> **MATERIAL FOR THE TASK**:
* * *

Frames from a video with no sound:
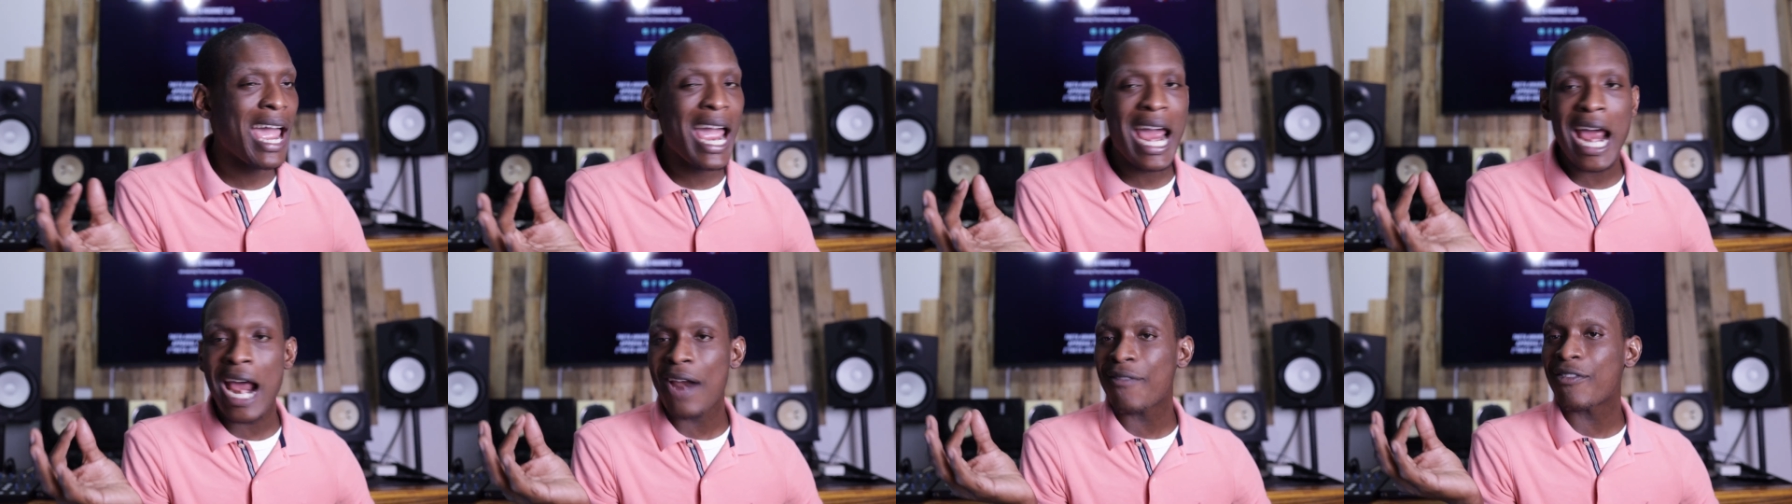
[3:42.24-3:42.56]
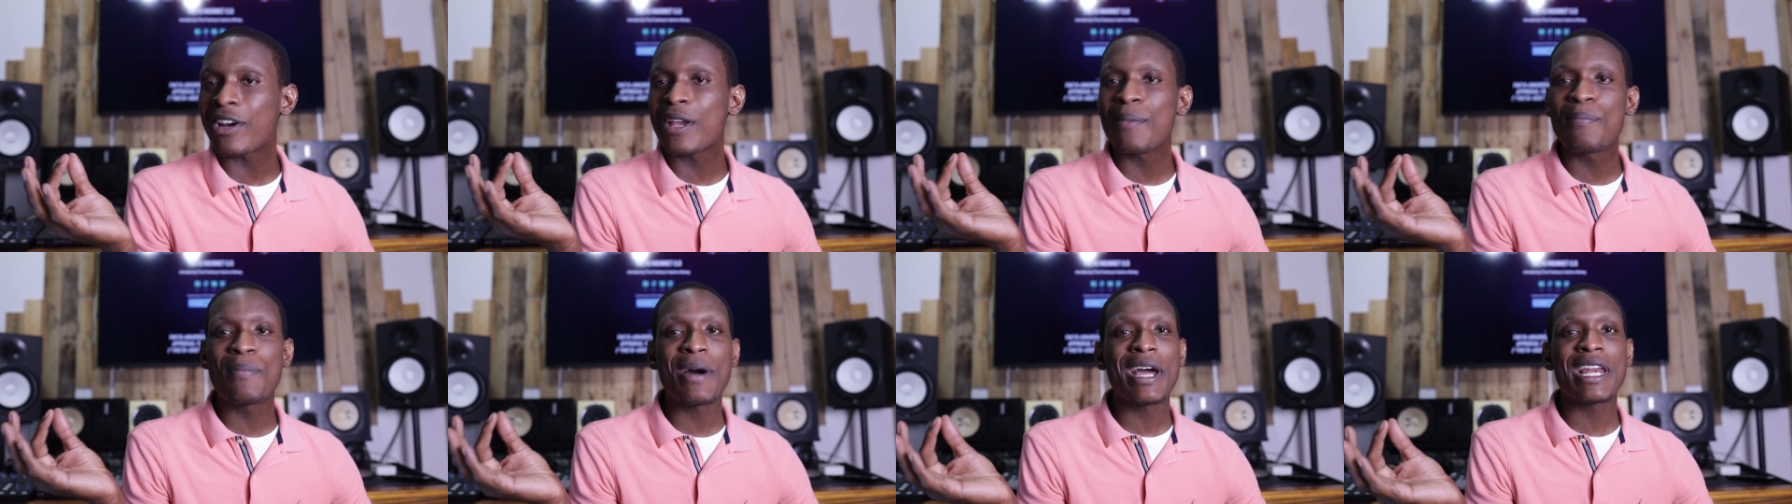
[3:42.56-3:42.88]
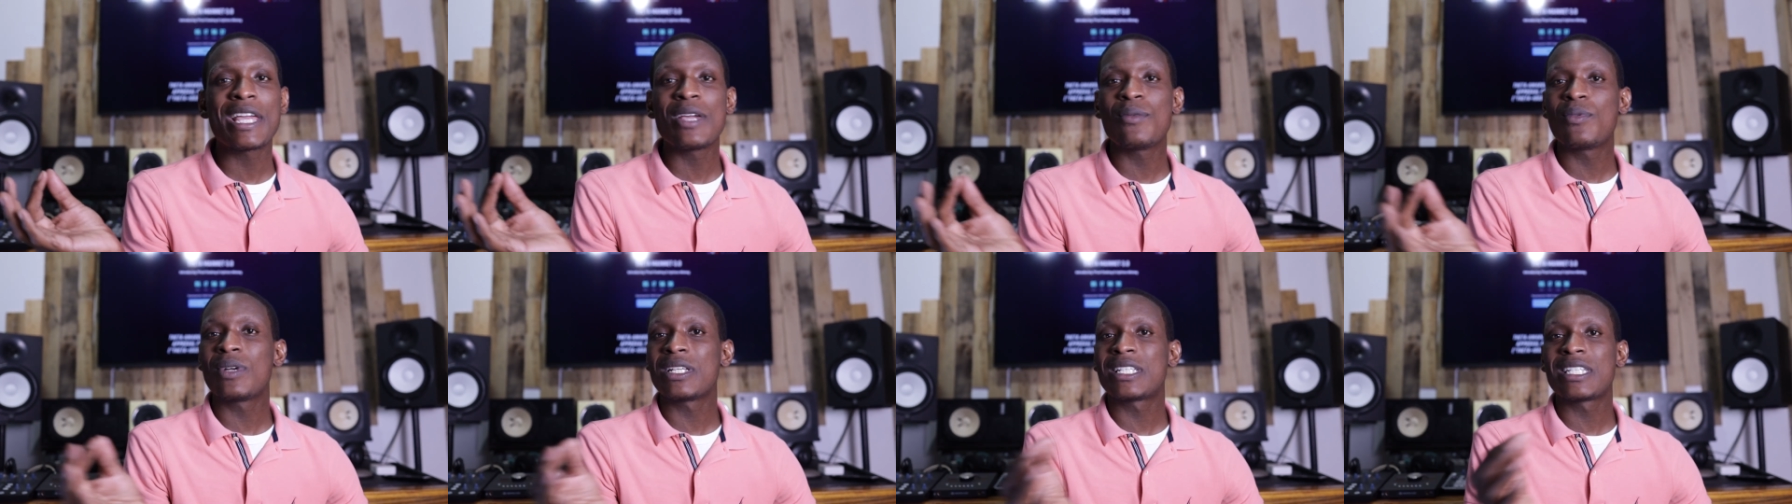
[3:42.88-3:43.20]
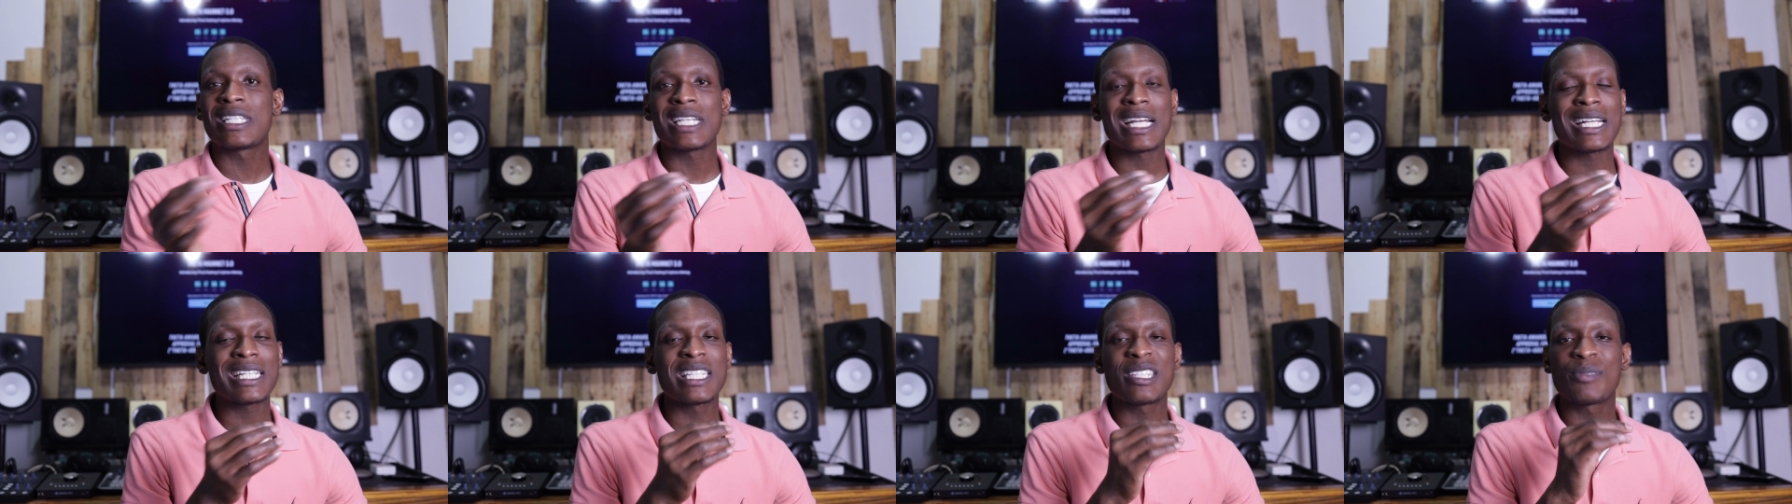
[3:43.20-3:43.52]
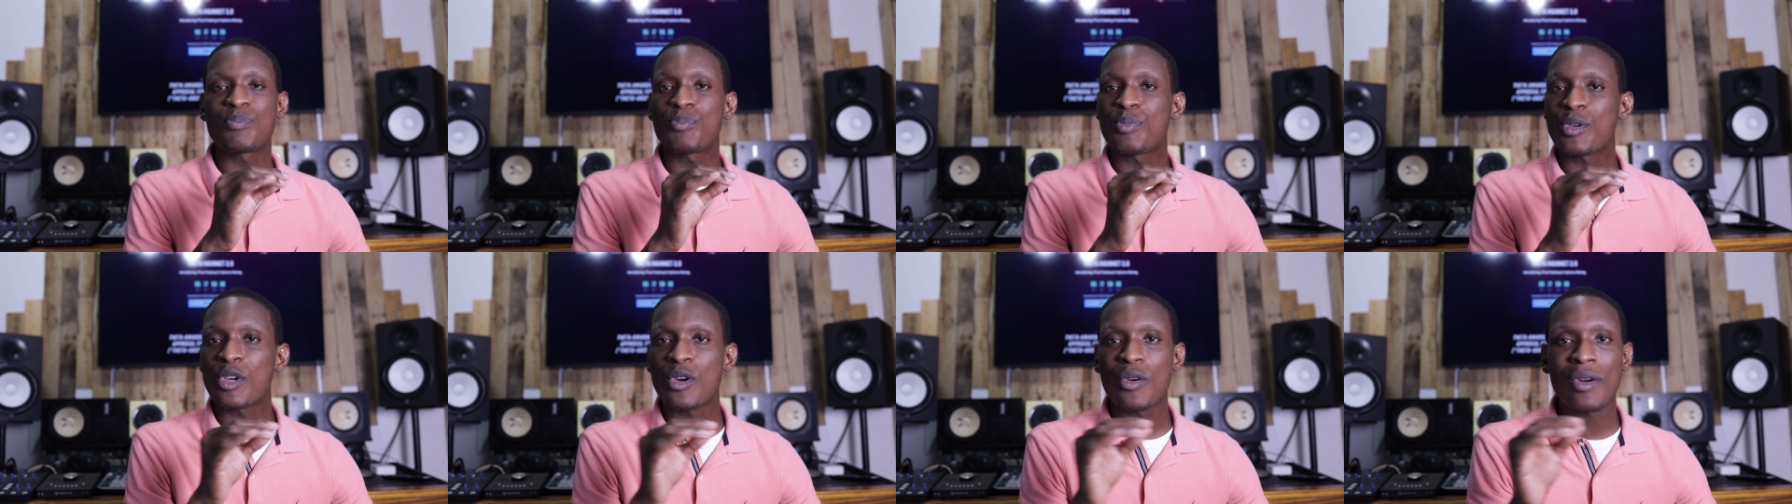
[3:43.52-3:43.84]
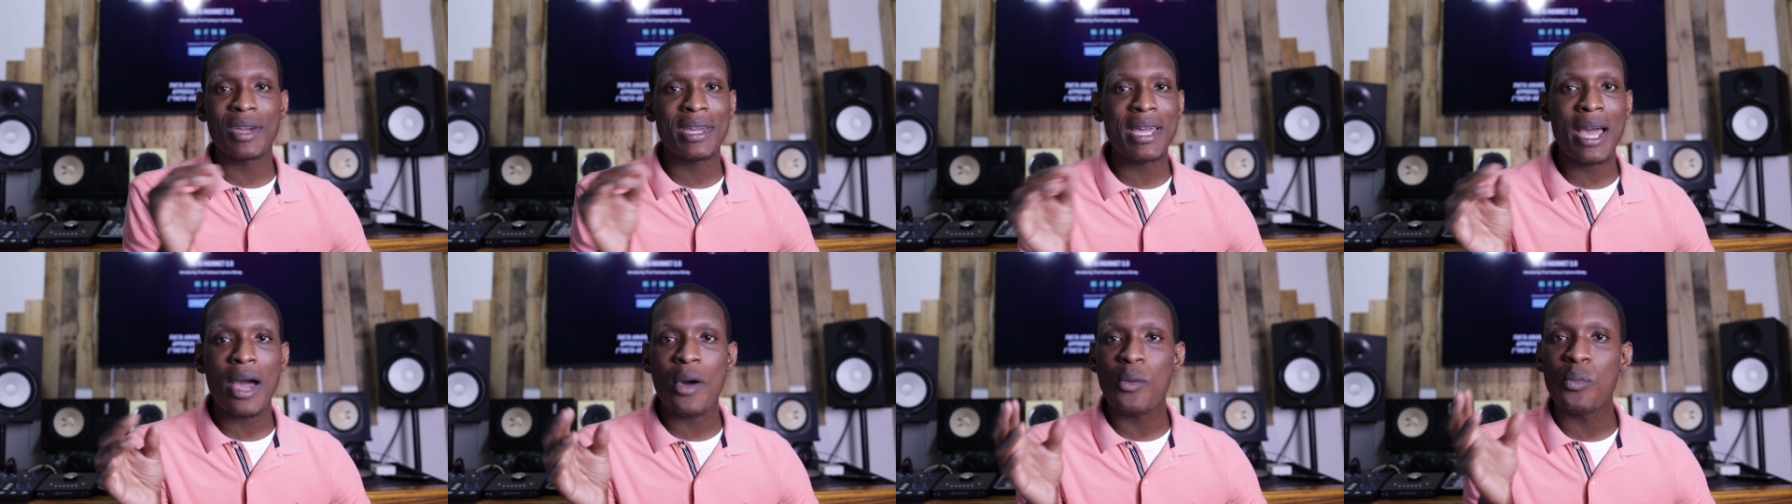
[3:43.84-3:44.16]
everybody was just
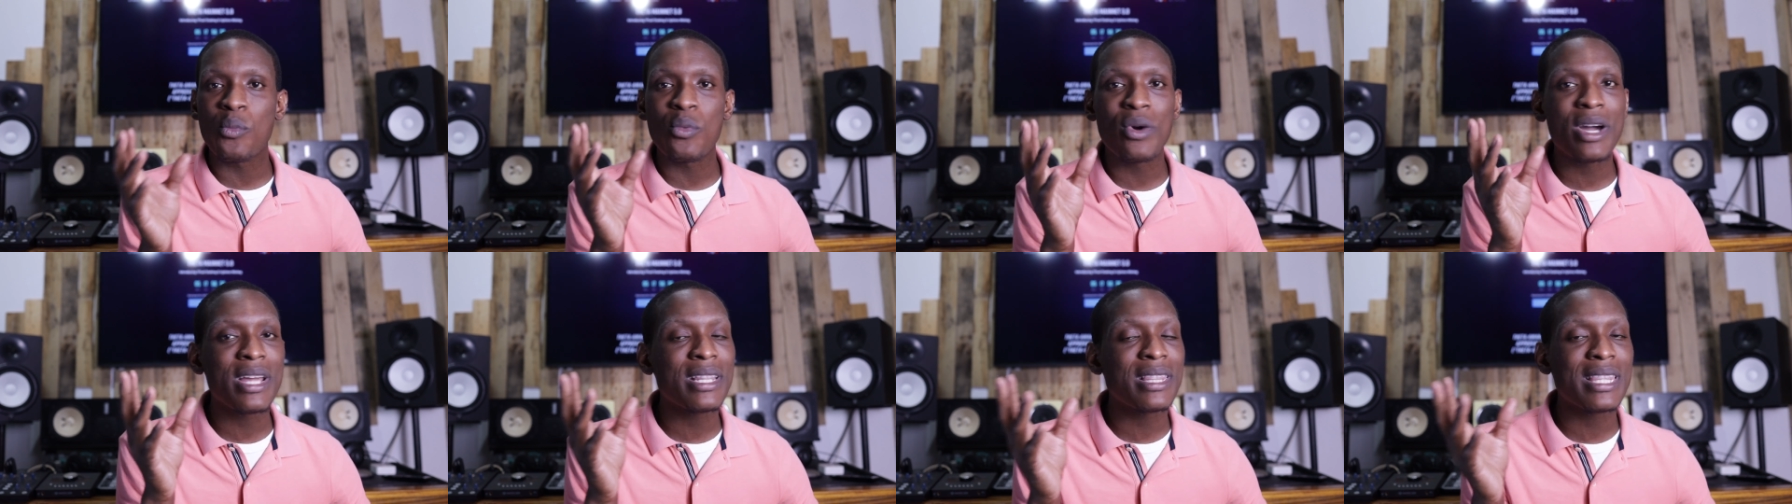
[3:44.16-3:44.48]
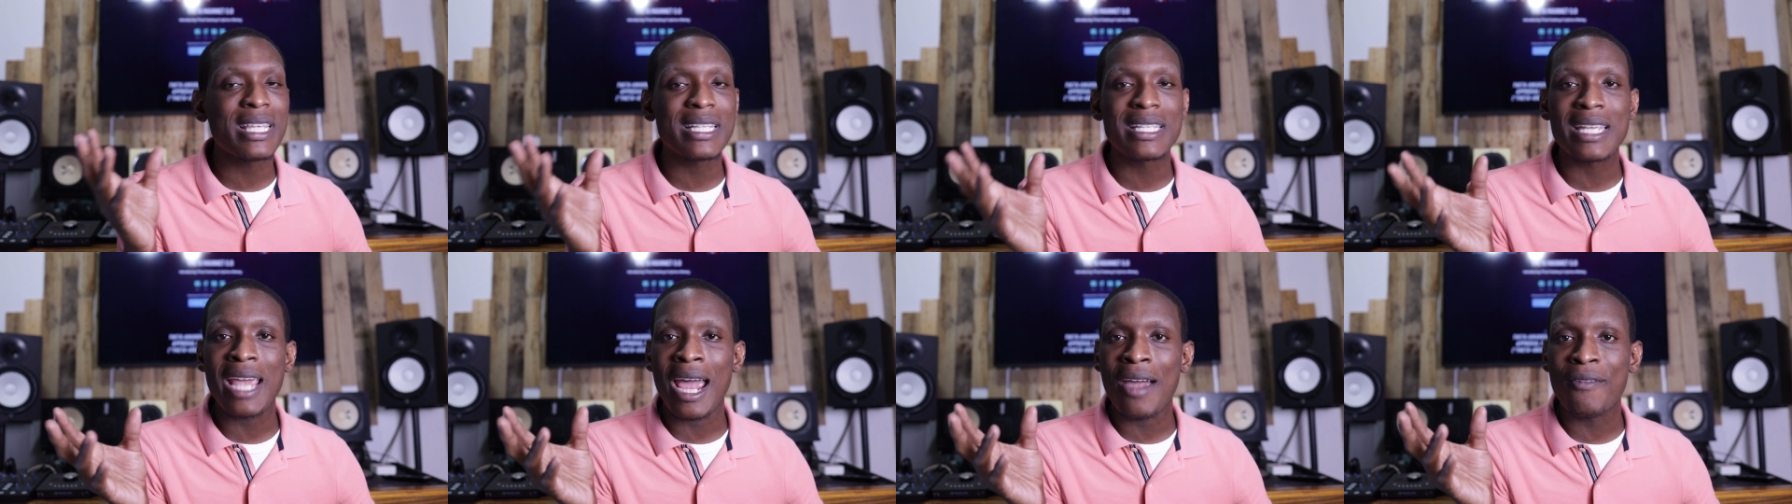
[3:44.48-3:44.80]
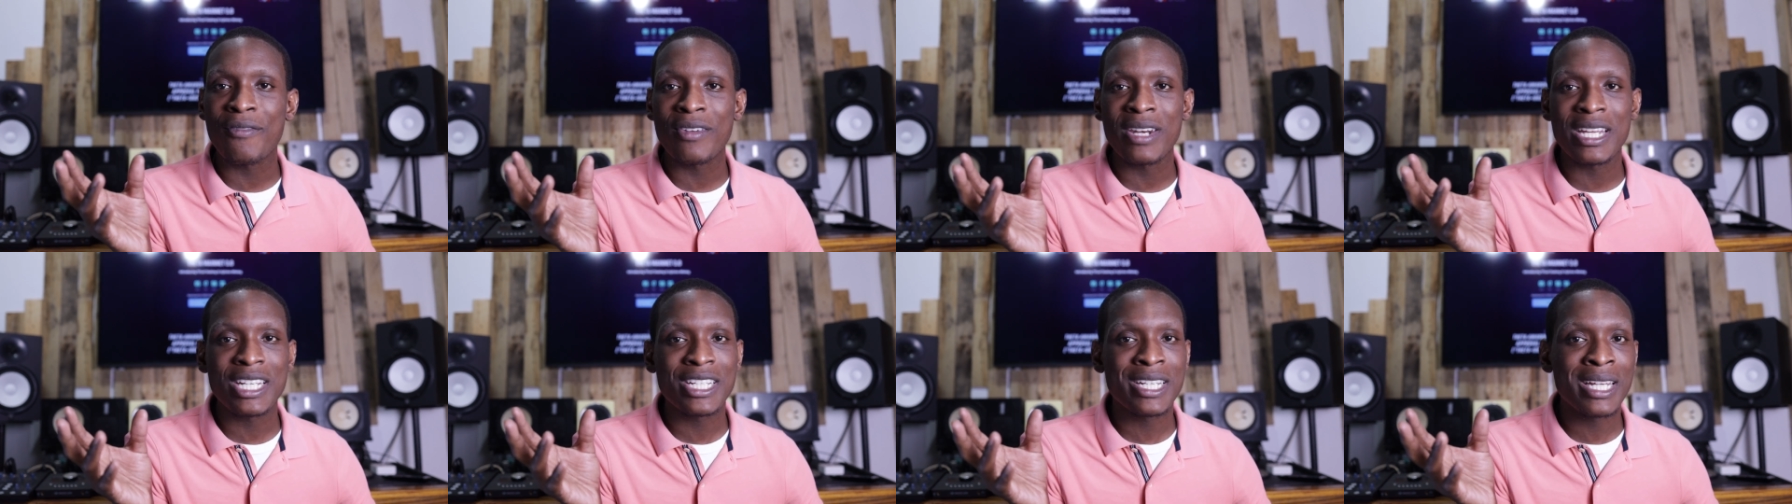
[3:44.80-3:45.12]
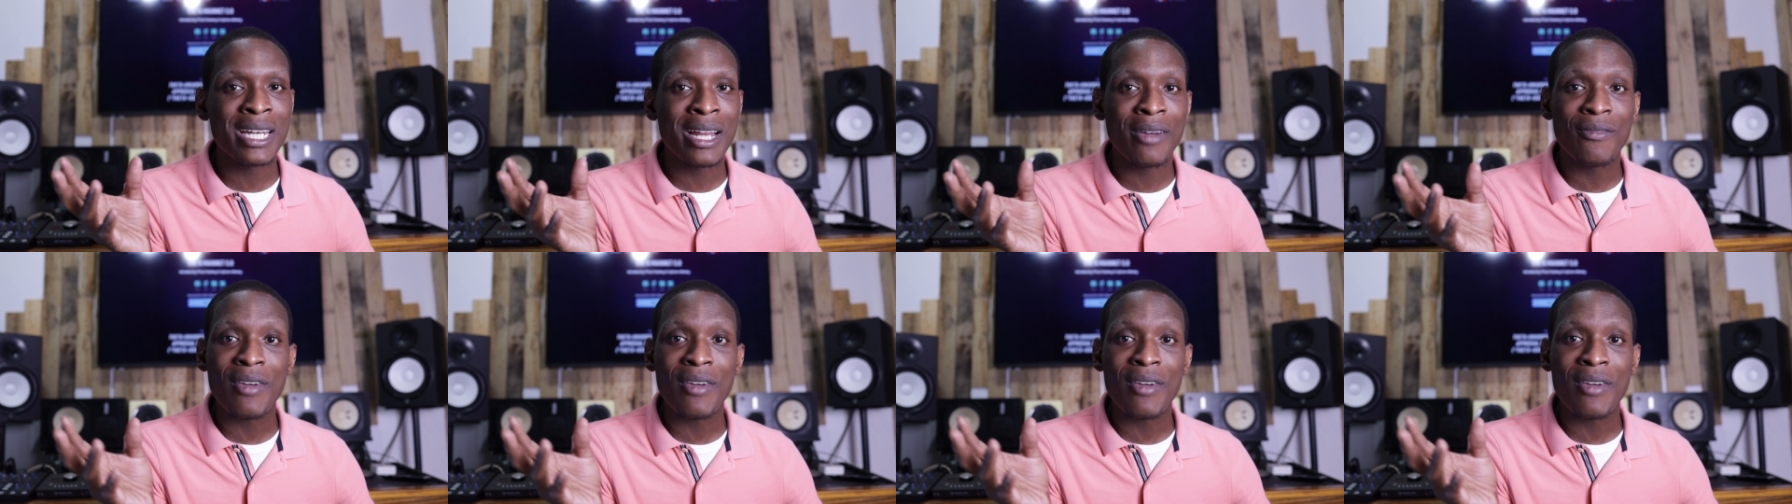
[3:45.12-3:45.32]
spewing out what the definition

* * *

> **HOW TO COMPLETE THIS TASK**:
Output the data verbatim, images excluded.

> **FINISHED TASK**:
Frames from a video with no sound:
[3:42.24-3:42.56]
[3:42.56-3:42.88]
[3:42.88-3:43.20]
[3:43.20-3:43.52]
[3:43.52-3:43.84]
[3:43.84-3:44.16]
everybody was just
[3:44.16-3:44.48]
[3:44.48-3:44.80]
[3:44.80-3:45.12]
[3:45.12-3:45.32]
spewing out what the definition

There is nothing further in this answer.